結局、グラントは攻め続けるが、結果は判定になる。当然有利に試合を進めていたグラントが勝利をつかんだ。彼は息一つ切らしていない。ドライと向かい合っているときのプレッシャーに比べれば、この予選はトレーニングとあまり変わらない。
「ブラボー。善戦したね……」
ポールは、拍手でグラントを迎える。キザなところはあるが、陽気な男である。だが、グラントはぺこりと頭を下げるだけだった。
「と、そろそろ僕の試合が始まりそうだ」
それからフィアに近づき再び彼女の手を取り、その手の甲に親愛の情を込めたキスをする。
「Alors il se réunira après(また後でお会いしましょう)」
といって去って行くが、隣のリングである。自分のスタッフの元に戻っても、フィアには愛想良く手を振っているが、何の感情もないフィアは、特に挨拶を返すことはしなかった。
「さっきなんていったの?アレ……」
フィアは、ポールが最後に発した言葉の内容を考えていたが、聞き慣れない言語のために、語意が理解できなかったようだ。
「パルーリュの言葉で、また後で……だって」
理解していたのはリバティーだ。恐ろしい言語中枢の持ち主である。何時どこで勉強をしたのだろうと、エイルの視線もリバティーに釘付けになる。その間も、グラントはストレッチなどを繰り返して、身体が冷えないようにしている。ポールのことなど、全く意識にないようだ。
「まぁ、グラントが負けるとは思わないけどね……」
フィアは、興ざめの様子だ。別に彼を嫌う様子もないが、天井を眺めて疲れた溜息をつく。
「グラントさんも、フィアさんのためにしっかり勝たないとね!」
リバティーがにやにやしながら、グラントの横に立つ。
「え……」
仲間のためといえばそうなるが、リバティーの言い回しはそれとは少し違う語意を含んでいるのは、その表情でわかる。そう言うときはローズと似た野次馬的雰囲気が見えている。
「なんだそりゃ……」
それは勝手にポールが決めたことであり、フィアが頷くはずがないだろうと思っているイーサーは、リバティーの言い回しが解らない。

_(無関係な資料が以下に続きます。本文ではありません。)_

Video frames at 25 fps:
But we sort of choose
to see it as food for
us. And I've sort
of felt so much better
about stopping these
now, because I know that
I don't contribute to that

向こうのリングの上では、ポールがまたもや迷いのない一撃で、相手の肩を掠めて勝利している。彼の方もまだ、急所を外して相手の戦意を奪う裕りがあるようだ。彼の試合展開は早い。
「向こうも気合入ってるよ。グラントも負けられないね」
今度はミールが遠慮なしにグラントの肩を叩きながら、ニタニタと笑みを浮かべている。
「あたしは、無視なんだ?」
恋の相手を勝手に決められそうになっているフィアは、じっとりとした視線でミールとリバティーを見る。

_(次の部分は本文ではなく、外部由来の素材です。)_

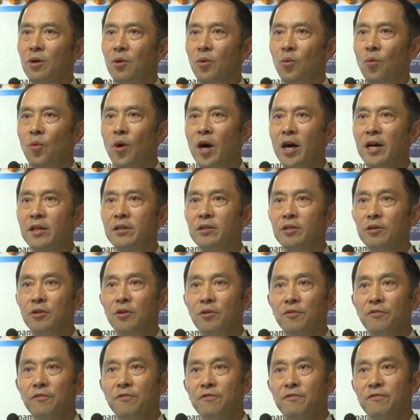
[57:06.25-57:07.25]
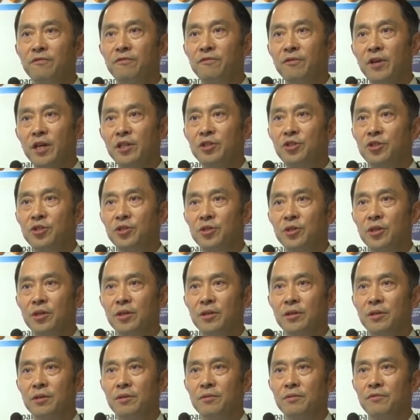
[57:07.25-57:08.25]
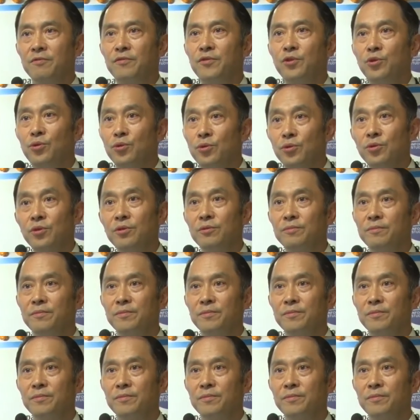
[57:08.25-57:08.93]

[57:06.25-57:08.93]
want fresh food,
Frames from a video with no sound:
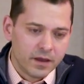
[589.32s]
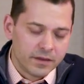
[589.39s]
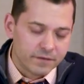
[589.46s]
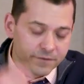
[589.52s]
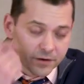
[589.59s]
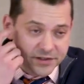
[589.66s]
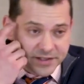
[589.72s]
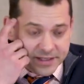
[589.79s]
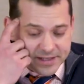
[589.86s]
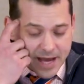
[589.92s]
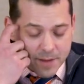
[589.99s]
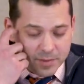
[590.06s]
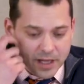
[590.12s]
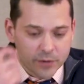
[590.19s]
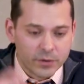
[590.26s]
The first
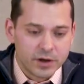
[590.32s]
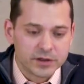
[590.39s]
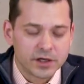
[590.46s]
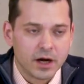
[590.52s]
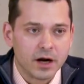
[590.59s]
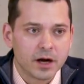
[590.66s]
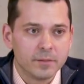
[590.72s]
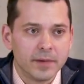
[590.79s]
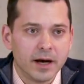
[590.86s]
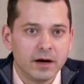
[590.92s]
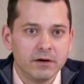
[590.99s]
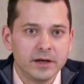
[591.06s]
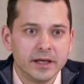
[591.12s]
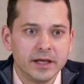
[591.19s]
example I want to talk about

「とにかく、あんな奴にフィアを取られないようにだけは、しないとな」
エイルもグラントの肩を叩く。
「お前まで、何言ってんだよ……」
「あれぇ?おまえら二人って、付き合ってたの?嘘だろ?」
イーサーが、フィアとグラントの間に入って、二人の顔をキョロキョロと何度も繰り返し見る。
「アンタはいっつも話が一つはやいの!」
フィアが頭一つ高い位置からイーサーの頭を叩く。リバティー達が乗せかけている話にイーサーが乗っても仕方がない。乗らなければならないのは両人だ。茶化してグラントが動揺するのが見たかったのだ。
「ちぇ……いってぇなぁ」
イーサーは、はたかれた頭を撫でながら、もう一発叩かれないうちに、リバティーの横に並ぶ。

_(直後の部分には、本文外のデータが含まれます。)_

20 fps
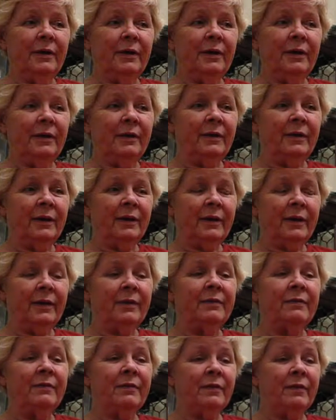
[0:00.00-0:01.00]
And I
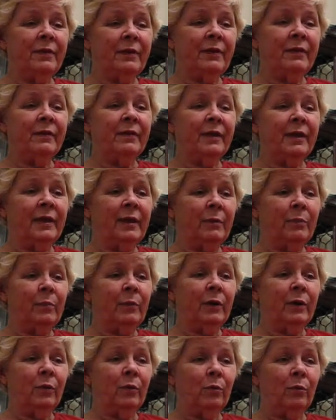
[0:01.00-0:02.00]
guess the thing that kept
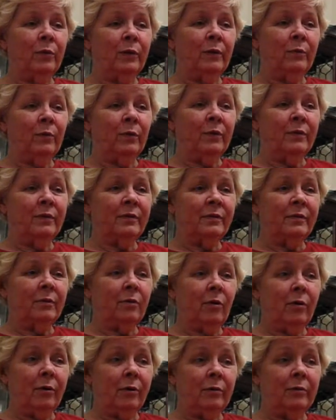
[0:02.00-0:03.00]
me going was
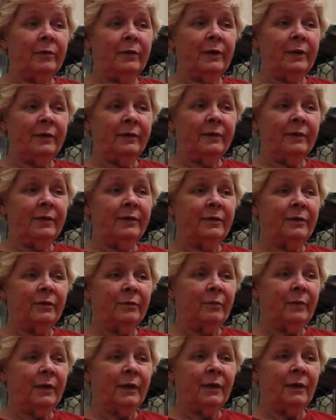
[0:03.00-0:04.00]
Carl. He said
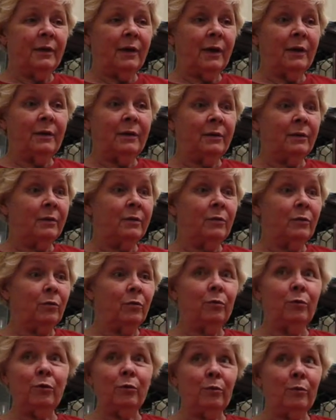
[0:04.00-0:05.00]
to me, I didn't
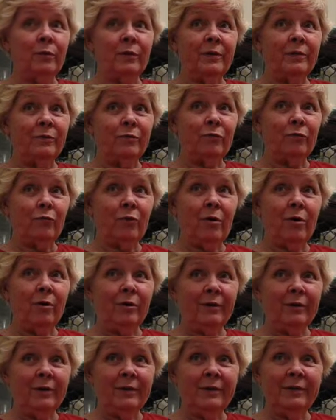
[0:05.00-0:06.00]
know you were this
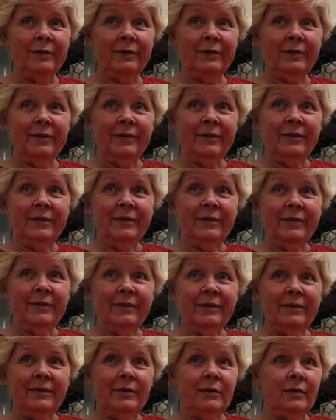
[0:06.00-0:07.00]
strong.
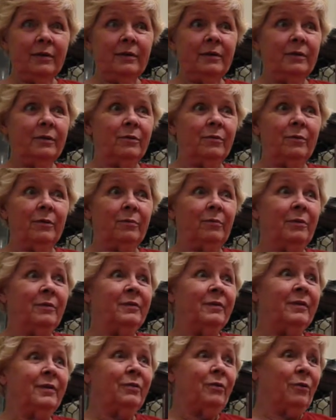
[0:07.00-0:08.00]
I didn't know I
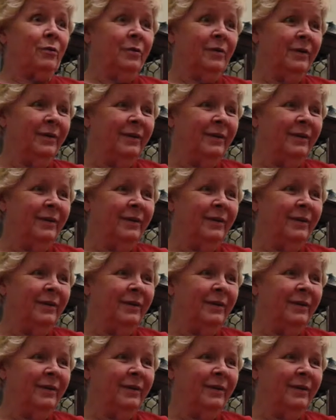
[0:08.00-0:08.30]
was either.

「でも、自由枠で優勝!なんて言ったら、フィアさんも考えるでしょ?」
リバティーはもう一つのアイデアを出す。リバティーにとって、フィアは女性として申し分ない。普段は穏やかだし、料理は出来る。思いやりもある。そんな彼女が恋愛に対して何も思っていないことが残念でならない。勿体ないと思っている。
「そりゃまぁ……ね。」
フィアの言葉に少々動揺が見られる。唇に人差し指を当てて、視線を少し上にしてしばし考える姿勢を見せる。
グラントの思いとは全く別の話に進めたがるリバティーであった。勘の良いミールとエイルは、それを可笑しげに笑いながら見ている。
「C-29、32上がれ!」
再びグラントの出番が来る。余計な話が増えていることに、少々口元でぶつぶつと言いながら武舞台に向かう。